When The Pupil Is Ready…

“If this was 300 years ago, I would have found a master musician and frickin’ worked in his garden or whatever I needed to do to learn from him. Why don’t we do that today? Why isn’t John McLaughlin my teacher? And I thought, ‘I should just contact these guys.’

“So I made this fairly extensive list of all the people I thought were great musicians and as I went through the list, it seemed like most of them you couldn’t really learn something from - but then Robert Fripp’s name kept popping up to the top.

“Whereas with Bowie and Gabriel, it feels like they just do what they do, with Robert, it seemed like he had the capacity. Three months later I saw in DownBeat magazine that he was teaching guitar. I thought, ‘Okay, I’ve got to go.’”

Resistance Is Futile

“When Robert Fripp asks you to be in King Crimson, you don’t really say no! I had been working with Robert for many years on a lot of different projects with the String Quintet and The California Guitar Trio.

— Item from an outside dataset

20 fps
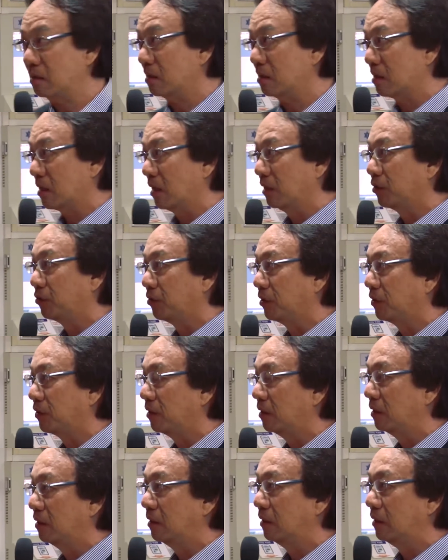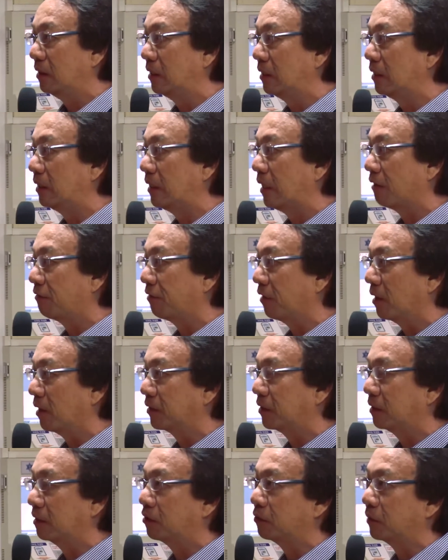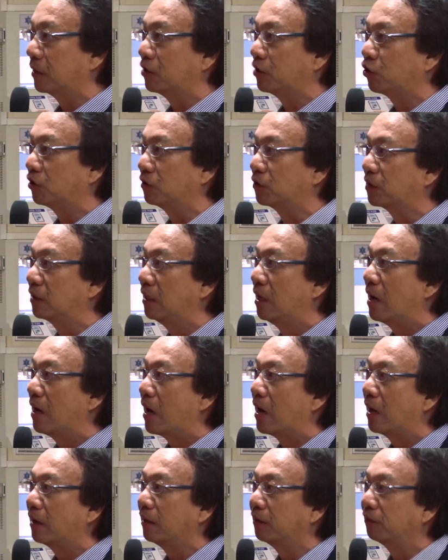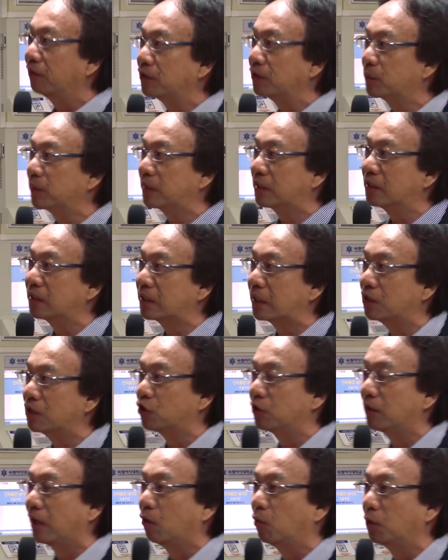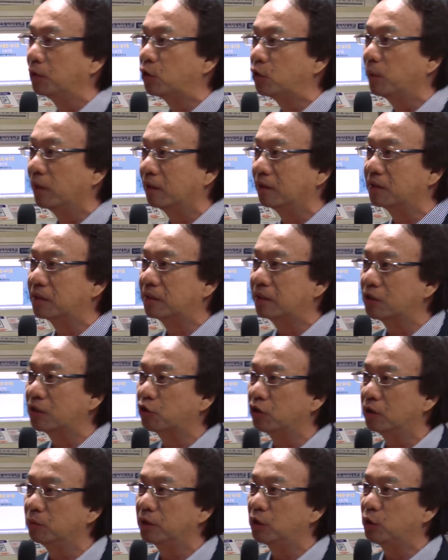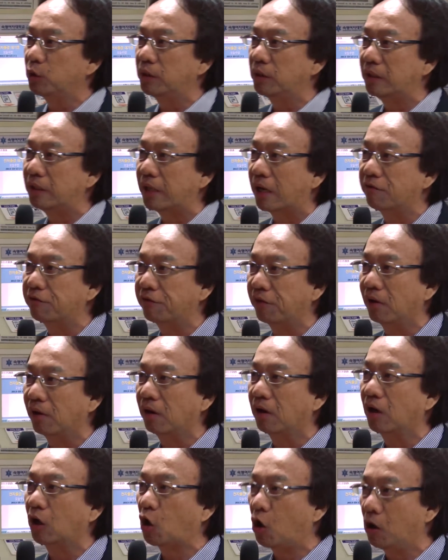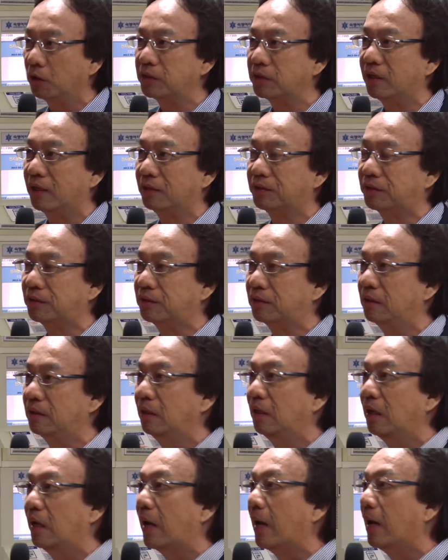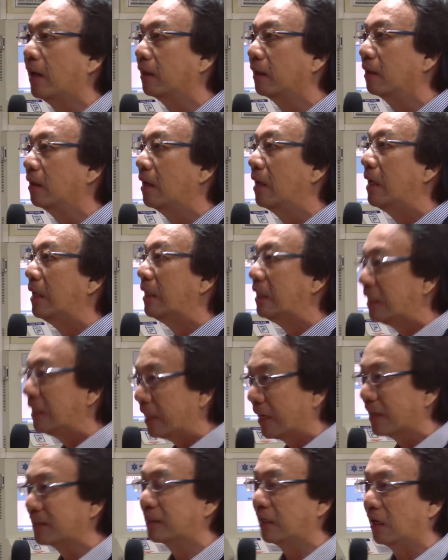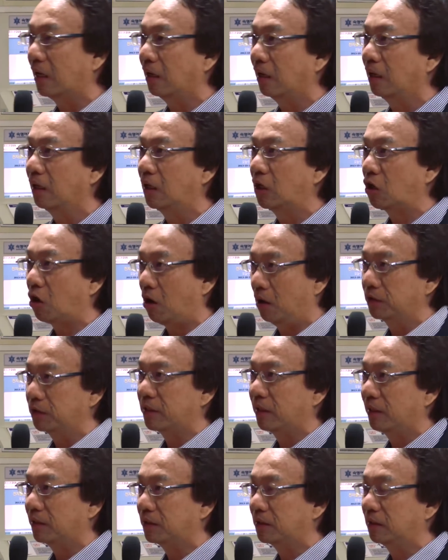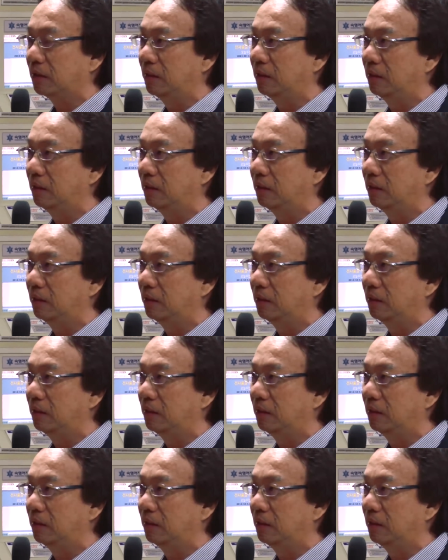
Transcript: countries, in EFL situations. And in this presentation, I want to make a distinction between EFL context and ESL context.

When Robert Fripp asks you to be in King Crimson, you don’t really say no!

“I had a sense that he was playing around with Crimson ideas and we were working together, playing around with vocabulary, and so when he asked me, it wasn’t a surprise. It was pretty daunting at first!

“The awesome thing was that we played enough shows so that when it came time to record Thrak, it was really frickin’ quick - I mean, I think it was two weeks. The first week, we had all the tracks done and then it was just overdubs and vocals.”

Question Conventional Technique

“I play both sides in 5ths and the strings are an octave apart from each other so everything is identical - mirrored - and your hands are crossed. There’s this really strange kind of satisfying symmetry.

“Other guys do what they call ‘uncrossed’ where the bass strings are on the outside and the high strings are in the middle. I knew that I wanted all 5ths, but I get that it looks totally different from a guitar and probably if you picked one up you’d be utterly lost because of the tuning and the string configuration.”

The Gears Of Warr

“At the time, I was kind of having to cobble together something, because the Warr is full range and there are bass strings that need to function as a real bass guitar. So I would send half the instrument to some kind of a bass rig and the other half to some kind of guitar rig.

I’ve always had some bass processing and guitar processing and then usually kept the signals separate for the sound man

“I’ve always had some bass processing and guitar processing and then usually kept the signals separate for the sound man. Now I’m running one Fractal Axe-FX and it’s fucking amazing.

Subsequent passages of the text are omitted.